Exercise
In the entries below, find the line containing "[00:02:15.32]" and the line containing "[00:02:16.31]". Copy those two lines and everything between them exactly, and only that.

----------

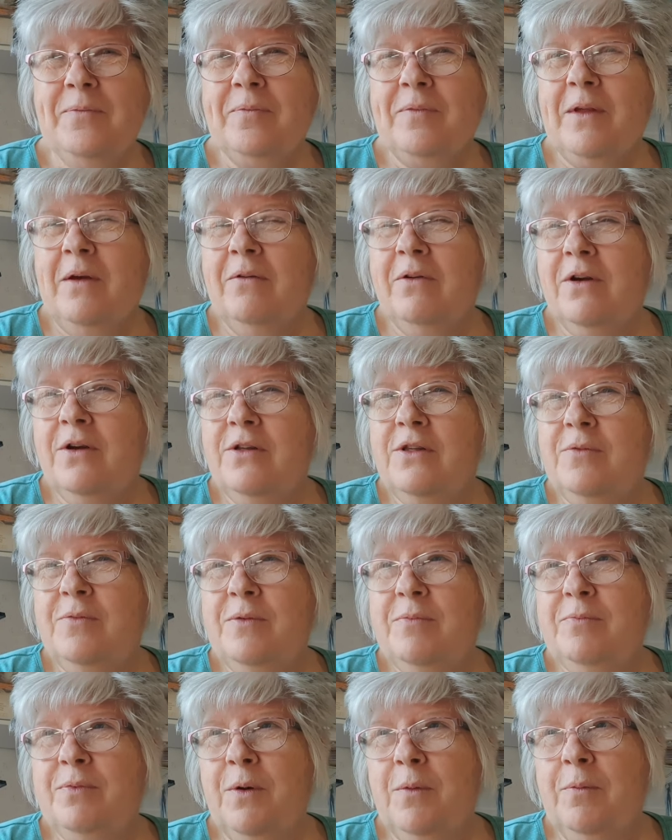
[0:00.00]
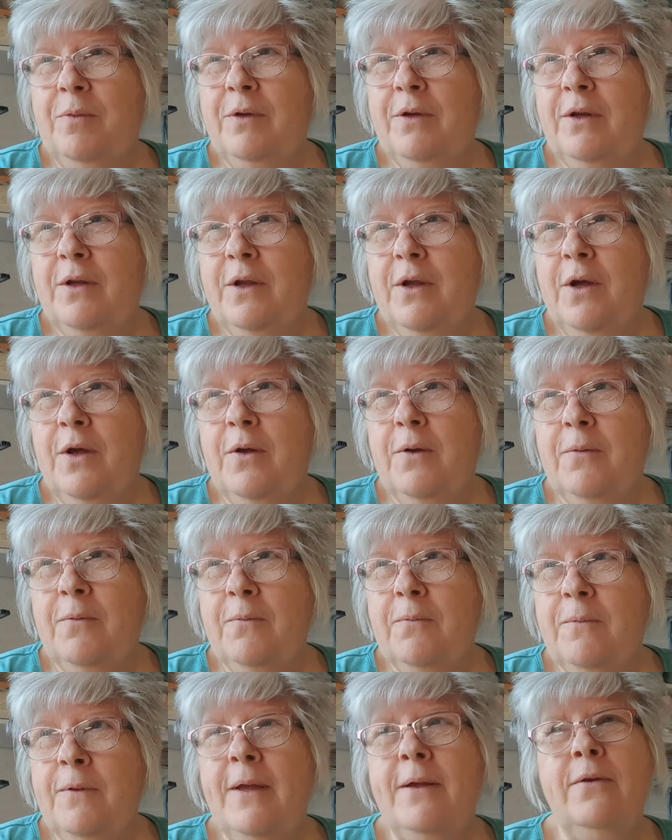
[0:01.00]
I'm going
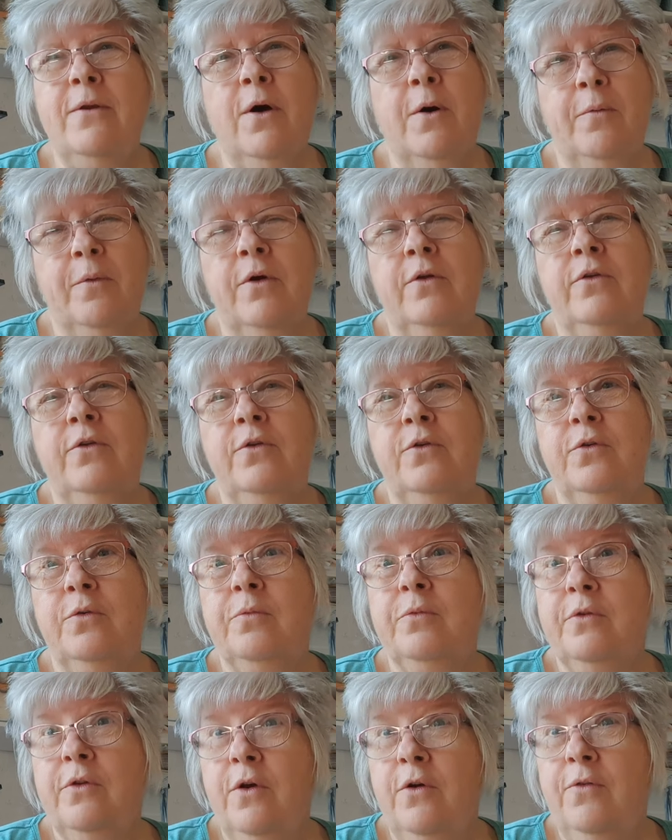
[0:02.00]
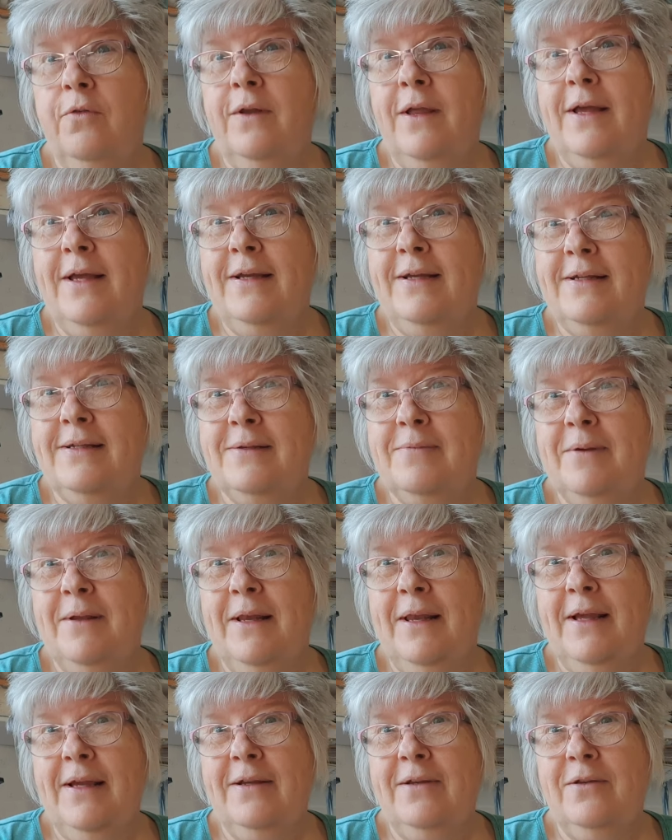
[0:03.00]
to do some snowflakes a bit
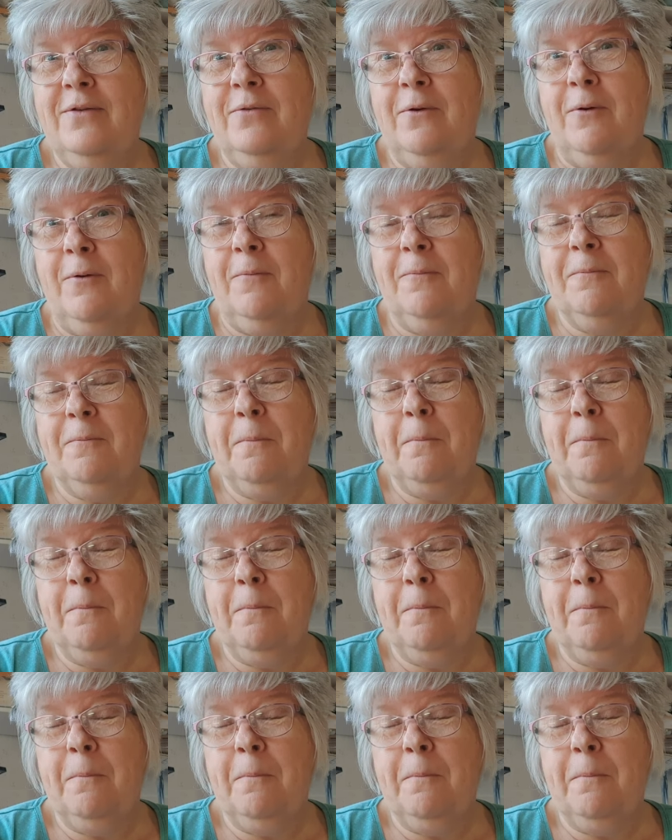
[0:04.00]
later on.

----------

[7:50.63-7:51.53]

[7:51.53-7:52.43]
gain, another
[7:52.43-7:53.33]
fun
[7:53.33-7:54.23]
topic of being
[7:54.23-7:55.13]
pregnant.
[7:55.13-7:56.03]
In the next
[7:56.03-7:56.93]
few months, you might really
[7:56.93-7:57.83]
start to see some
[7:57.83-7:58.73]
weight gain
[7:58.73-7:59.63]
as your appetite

----------

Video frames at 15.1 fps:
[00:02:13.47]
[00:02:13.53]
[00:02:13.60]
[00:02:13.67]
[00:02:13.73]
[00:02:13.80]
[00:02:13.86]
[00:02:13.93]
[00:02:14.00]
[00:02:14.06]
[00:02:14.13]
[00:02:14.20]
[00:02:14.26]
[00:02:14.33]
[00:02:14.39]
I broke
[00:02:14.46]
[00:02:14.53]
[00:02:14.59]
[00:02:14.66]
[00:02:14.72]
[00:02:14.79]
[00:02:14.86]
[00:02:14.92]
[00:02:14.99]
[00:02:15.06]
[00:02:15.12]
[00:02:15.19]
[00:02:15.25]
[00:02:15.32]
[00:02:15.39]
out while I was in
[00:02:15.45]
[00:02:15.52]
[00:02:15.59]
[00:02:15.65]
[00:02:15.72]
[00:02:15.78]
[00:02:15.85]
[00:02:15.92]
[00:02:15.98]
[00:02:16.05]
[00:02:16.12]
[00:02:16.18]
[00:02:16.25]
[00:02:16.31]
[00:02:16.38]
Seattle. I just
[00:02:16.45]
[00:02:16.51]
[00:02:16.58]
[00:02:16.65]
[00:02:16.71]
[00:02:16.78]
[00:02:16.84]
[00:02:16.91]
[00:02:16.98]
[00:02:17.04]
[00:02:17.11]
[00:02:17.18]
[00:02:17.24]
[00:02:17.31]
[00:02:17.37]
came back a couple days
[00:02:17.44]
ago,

----------

Exercise result
[00:02:15.32]
[00:02:15.39]
out while I was in
[00:02:15.45]
[00:02:15.52]
[00:02:15.59]
[00:02:15.65]
[00:02:15.72]
[00:02:15.78]
[00:02:15.85]
[00:02:15.92]
[00:02:15.98]
[00:02:16.05]
[00:02:16.12]
[00:02:16.18]
[00:02:16.25]
[00:02:16.31]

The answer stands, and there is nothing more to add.